Para sociedade civil e pesquisadores, proposta não resolve efeitos da estiagem e vai agravar crise hídrica e energética. PL vai direto para Câmara, sem passar no plenário, se não houver recurso em contrário
A Comissão de Agricultura do Senado (CRA) aprovou, na manhã desta quinta (7), um projeto que permite suprimir mata de beira de rio para facilitar a construção de barragens, reservatórios, infraestruturas para irrigação e abastecimento de rebanhos.
De autoria do senador ruralista Luis Carlos Heinze (PP-RS), o Projeto de Lei (PL) 1.282/2019 altera o Código Florestal e prevê classificar essas obras como de “utilidade pública e interesse social”, o que reduzirá as restrições ao desmatamento das Áreas de Preservação Permanente (APPs) nas propriedades rurais (sabia mais no quadro ao final da notícia.
A perda de vegetação nas APPs coloca em risco outros usos da água, como o abastecimento humano e a geração hidroelétrica. Também provoca o assoreamento e a erosão dos rios, o que pode agravar enchentes e inundações. Para pesquisadores e organizações da sociedade civil, a conversão da proposta em lei vai acirrar a disputa por fontes de água e agravar as crises hídrica e energética que o país vem sofrendo.
A proposta foi aprovada por 8 votos a 1. Apenas Eliziane Gama (Cidadania-MA) foi contra. Os dois requerimentos para realização de audiências públicas apresentados pela oposição, atendendo ao pedido de cientistas e ambientalistas para aprofundar a discussão do tema, foram rejeitados. Na véspera, em conversa com representantes de organizações não governamentais, o relator, Espiridião Amin (PP-SC), sinalizou que poderia aceitar a solicitação, mas não foi o que fez.
Votaram a favor do PL Heinze, Amin, Kátia Abreu (PP-TO), Luiz Carlos do Carmo (PSC-GO), Roberto Rocha (PTB-MA), Wellington Fagundes (PL-MT) e Fábio Garcia (União Brasil-MT). Nenhum outro parlamentar participou da sessão, além do presidente da comissão, Acir Gurgacz (PDT-RO).
Agora, o PL 1.282 segue direto para a Câmara, a não ser que um recurso seja apresentado para que vá ao plenário do Senado. São necessárias as assinaturas de nove parlamentares para viabilizá-lo. A senadora Eliziane Gama (Cidadania-MA) deverá apresentar o pedido e, de acordo com sua assessoria, já há subscrições suficientes.
Efeitos da estiagem
Amin defendeu que o projeto pretende atenuar os efeitos das estiagens para os produtores rurais e que não teria impacto na geração hidrelétrica, embora seus efeitos possam afetar a disponibilidade de água em geral no país.

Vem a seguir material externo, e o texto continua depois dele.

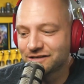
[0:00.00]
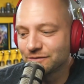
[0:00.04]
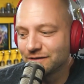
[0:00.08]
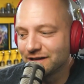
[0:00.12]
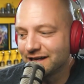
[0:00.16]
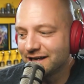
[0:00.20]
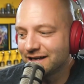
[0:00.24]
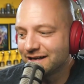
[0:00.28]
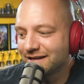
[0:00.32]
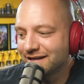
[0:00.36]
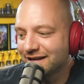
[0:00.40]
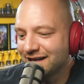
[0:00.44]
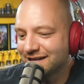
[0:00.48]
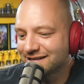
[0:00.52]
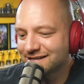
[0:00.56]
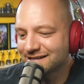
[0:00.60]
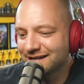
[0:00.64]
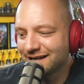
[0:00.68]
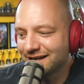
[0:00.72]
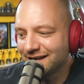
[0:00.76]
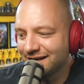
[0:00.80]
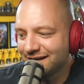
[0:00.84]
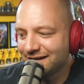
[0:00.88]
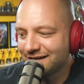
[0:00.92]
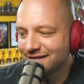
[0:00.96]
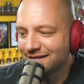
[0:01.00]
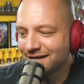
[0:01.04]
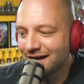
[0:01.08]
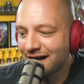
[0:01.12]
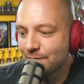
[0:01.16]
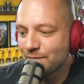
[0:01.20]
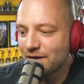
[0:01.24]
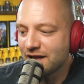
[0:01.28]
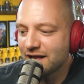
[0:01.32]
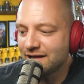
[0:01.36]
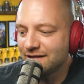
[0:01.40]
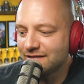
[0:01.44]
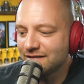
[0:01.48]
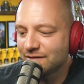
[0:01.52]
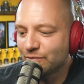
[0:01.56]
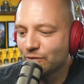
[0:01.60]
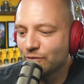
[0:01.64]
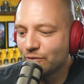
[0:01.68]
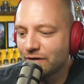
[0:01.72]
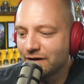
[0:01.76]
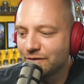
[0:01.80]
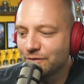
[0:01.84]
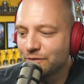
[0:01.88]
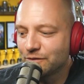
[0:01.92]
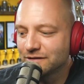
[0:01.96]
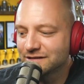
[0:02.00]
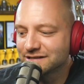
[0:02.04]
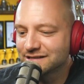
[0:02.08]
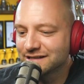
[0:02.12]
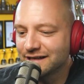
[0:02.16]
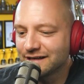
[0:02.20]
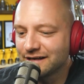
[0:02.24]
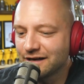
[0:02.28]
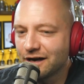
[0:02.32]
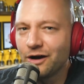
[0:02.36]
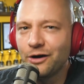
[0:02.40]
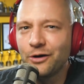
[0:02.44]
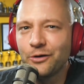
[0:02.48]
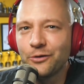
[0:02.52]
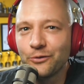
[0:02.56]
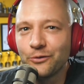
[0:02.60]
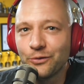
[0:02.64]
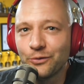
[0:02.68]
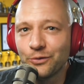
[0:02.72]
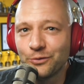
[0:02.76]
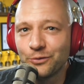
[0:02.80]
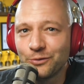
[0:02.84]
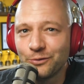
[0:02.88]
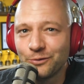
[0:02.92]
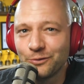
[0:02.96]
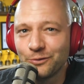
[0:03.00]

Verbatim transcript: Mm-hmm. So like, it's like, I'm hitting the point where it's like, oh,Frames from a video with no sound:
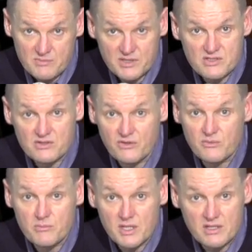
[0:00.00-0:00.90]
but this
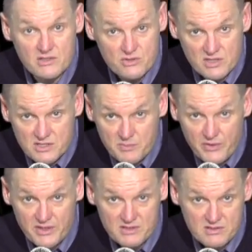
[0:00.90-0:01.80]
doesn't mean that you'll
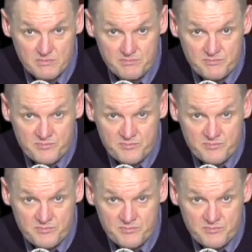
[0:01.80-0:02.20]
experience them.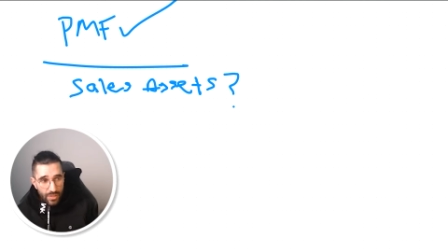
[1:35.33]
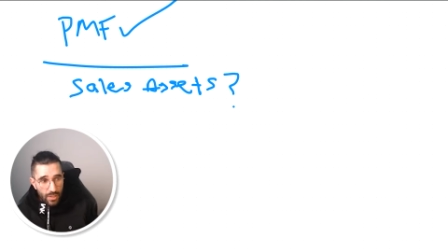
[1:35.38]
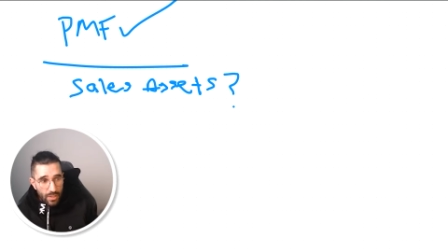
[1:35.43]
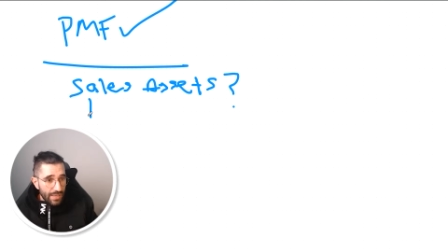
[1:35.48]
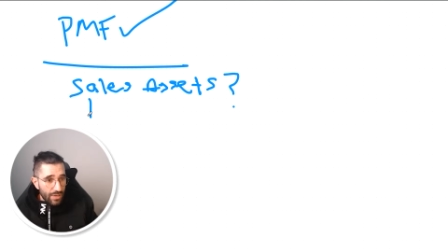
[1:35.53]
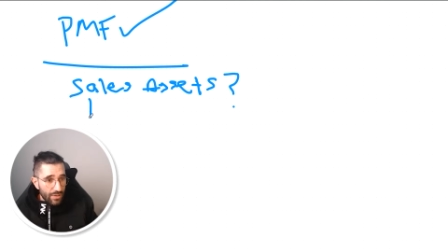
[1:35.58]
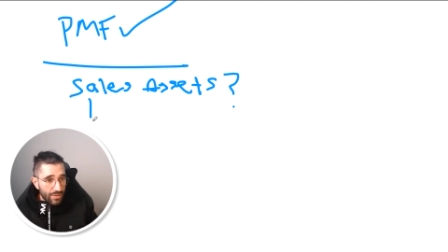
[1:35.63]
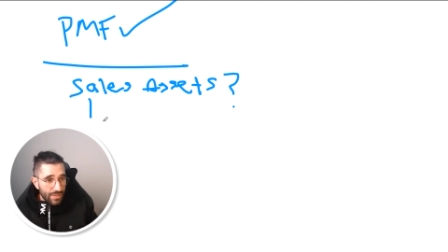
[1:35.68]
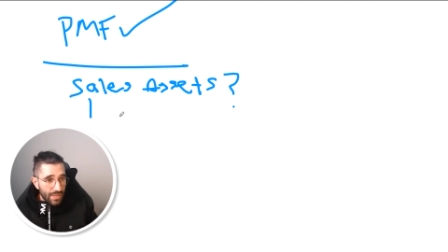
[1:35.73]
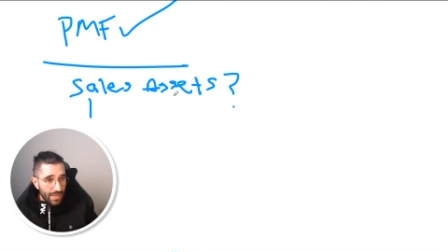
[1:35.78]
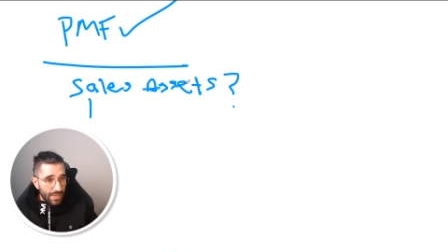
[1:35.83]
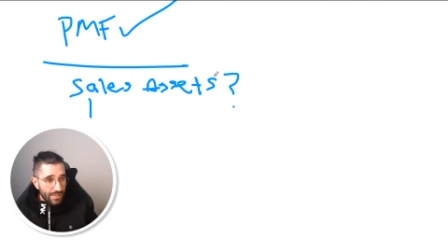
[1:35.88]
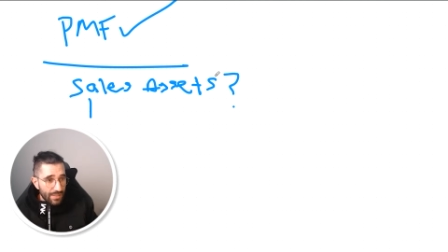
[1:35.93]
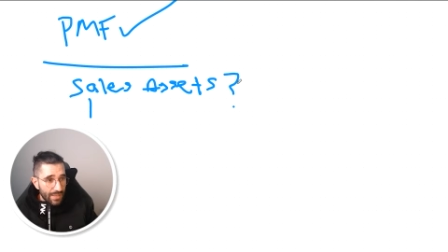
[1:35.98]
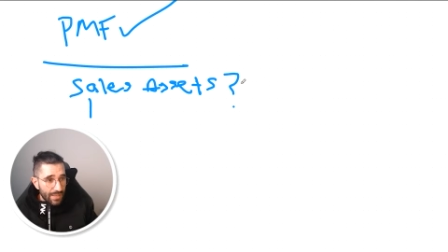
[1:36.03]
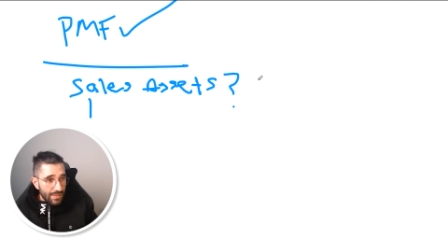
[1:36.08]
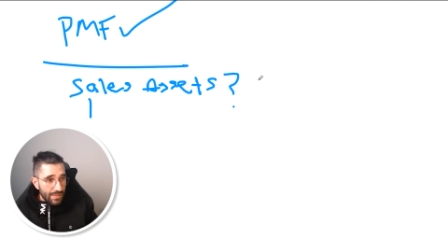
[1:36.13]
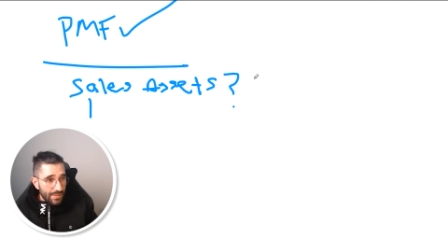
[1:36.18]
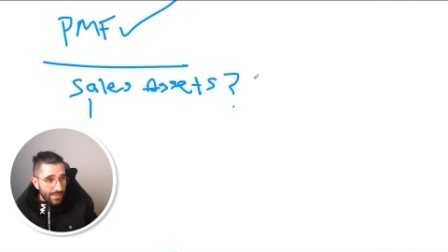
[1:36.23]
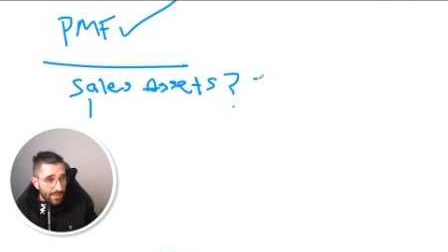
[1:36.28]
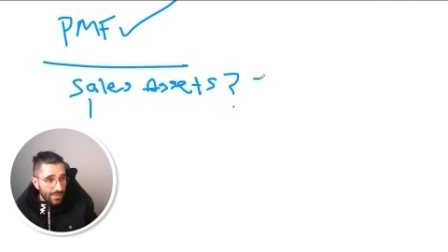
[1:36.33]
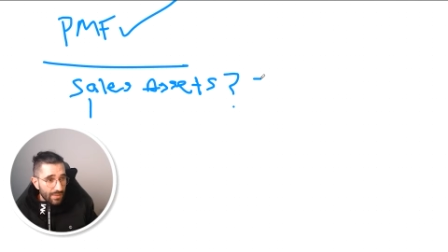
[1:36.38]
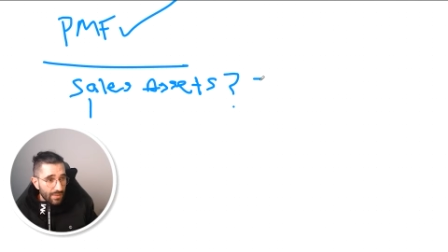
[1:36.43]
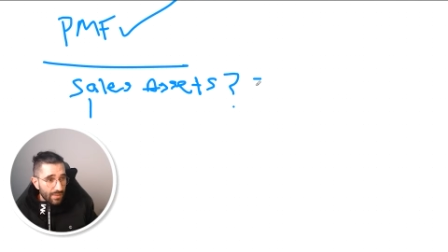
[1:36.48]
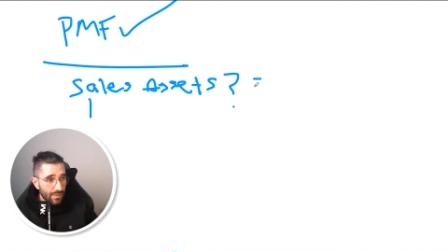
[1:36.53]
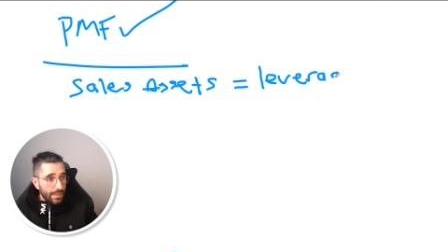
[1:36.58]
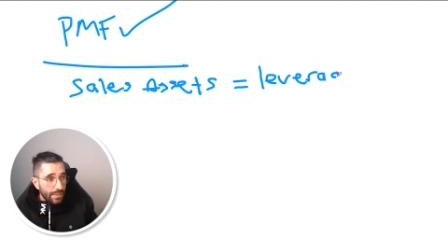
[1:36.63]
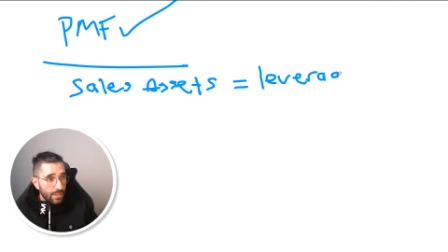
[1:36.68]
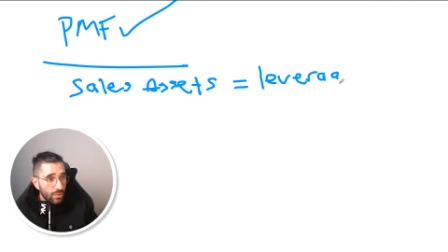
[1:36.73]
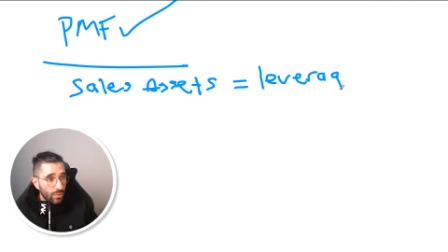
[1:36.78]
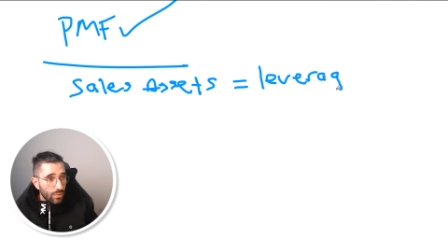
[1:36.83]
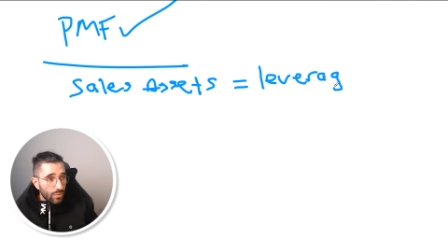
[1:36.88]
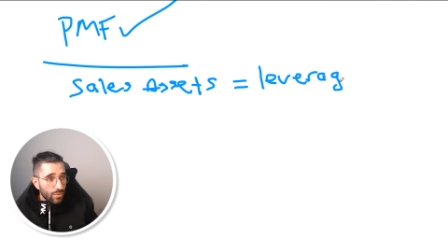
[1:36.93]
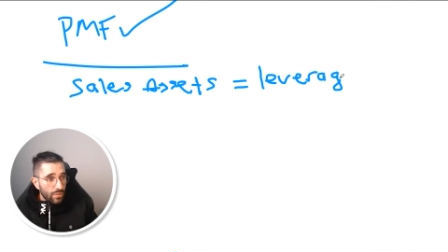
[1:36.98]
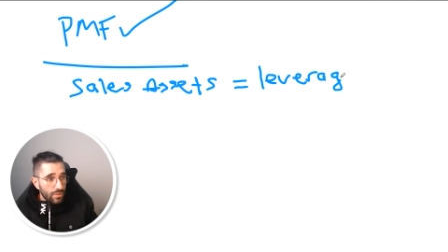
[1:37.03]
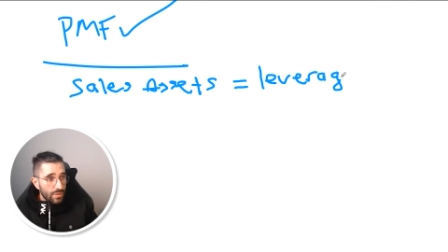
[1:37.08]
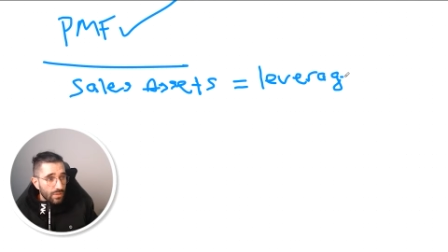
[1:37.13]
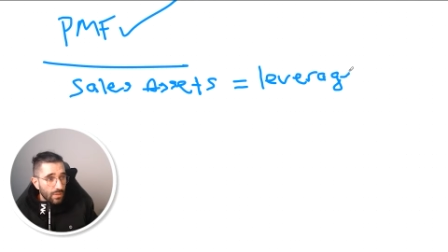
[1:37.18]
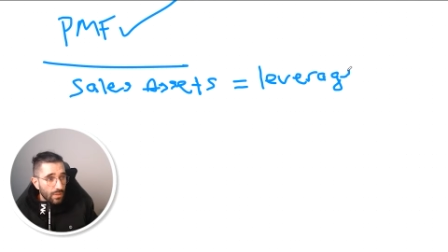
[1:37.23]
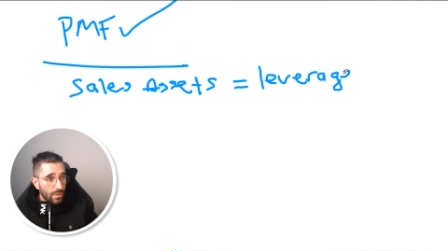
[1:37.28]
Sales assets
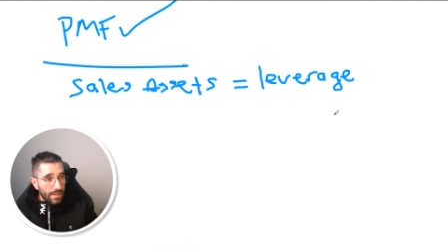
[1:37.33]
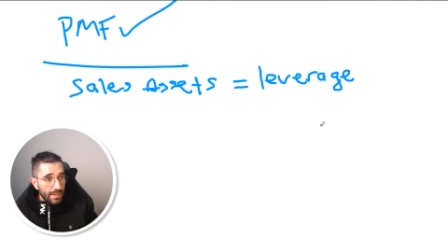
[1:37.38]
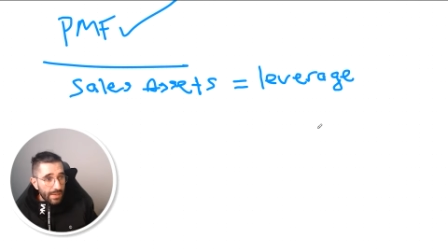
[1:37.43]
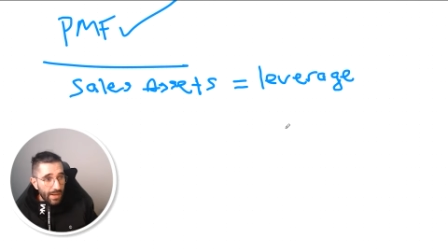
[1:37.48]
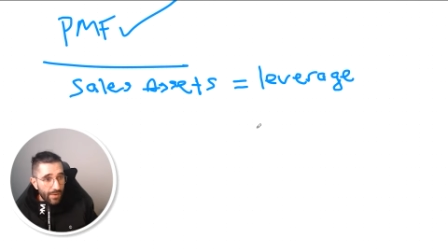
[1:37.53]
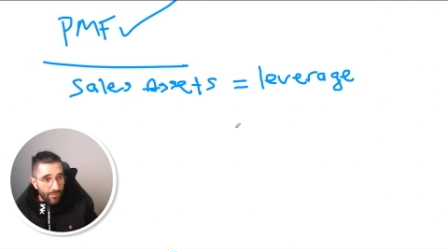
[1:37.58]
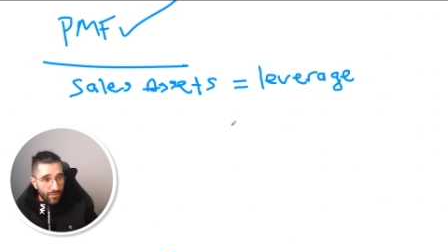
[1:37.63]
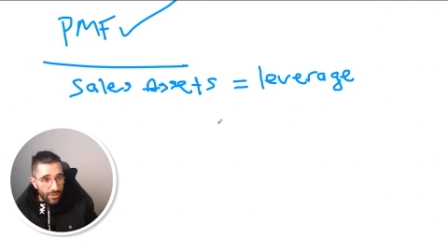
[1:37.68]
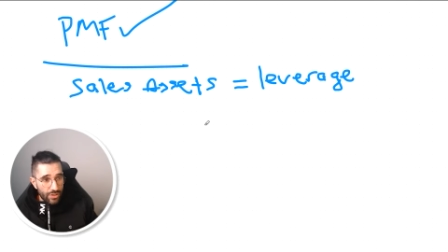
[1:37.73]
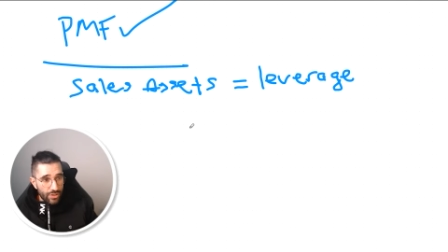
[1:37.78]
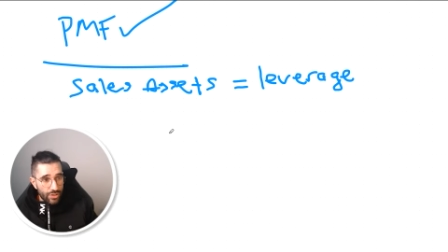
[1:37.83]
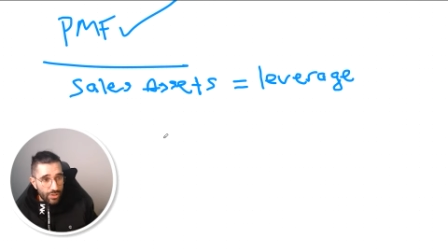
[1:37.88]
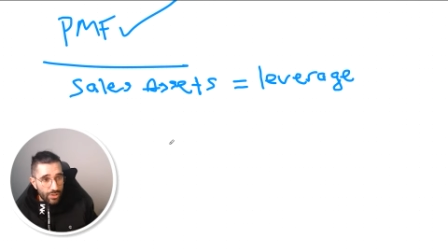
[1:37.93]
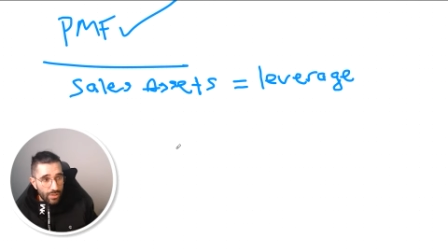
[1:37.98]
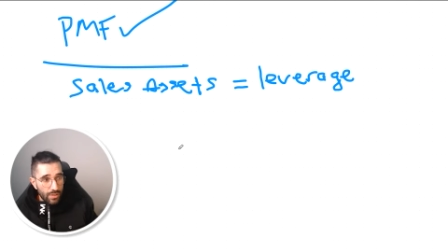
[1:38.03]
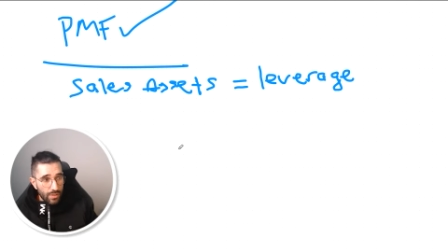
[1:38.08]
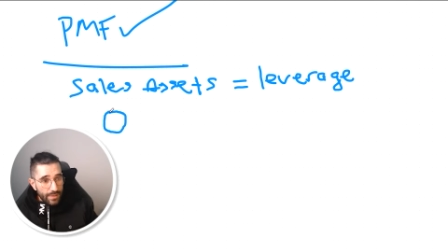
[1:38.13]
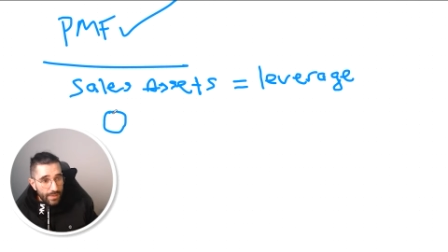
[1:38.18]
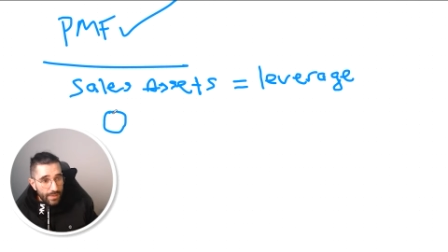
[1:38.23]
equals leverage.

“Reincidentemente, a estiagem provoca prejuízos e aflições e desequilíbrios sociais”, afirmou. “Este projeto conseguiu chegar ao razoável equilíbrio entre a preocupação ambiental, que eu tenho também, e a redução da insegurança hídrica em pequenas propriedades”, justificou.
O senador reconheceu que os ciclos de chuva estão cada vez mais irregulares e imprevisíveis em seu estado, mas não mencionou o alerta recorrente dos cientistas de que fenômenos semelhantes, consequência das mudanças climáticas, estão sendo causados justamente pelo desmatamento, entre outras causas.
No novo relatório apresentado hoje, Amin ainda incluiu a aquicultura como uma das atividades que serão facilitadas pelo projeto, o que poderá trazer mais impactos às APPs e aos mananciais de água.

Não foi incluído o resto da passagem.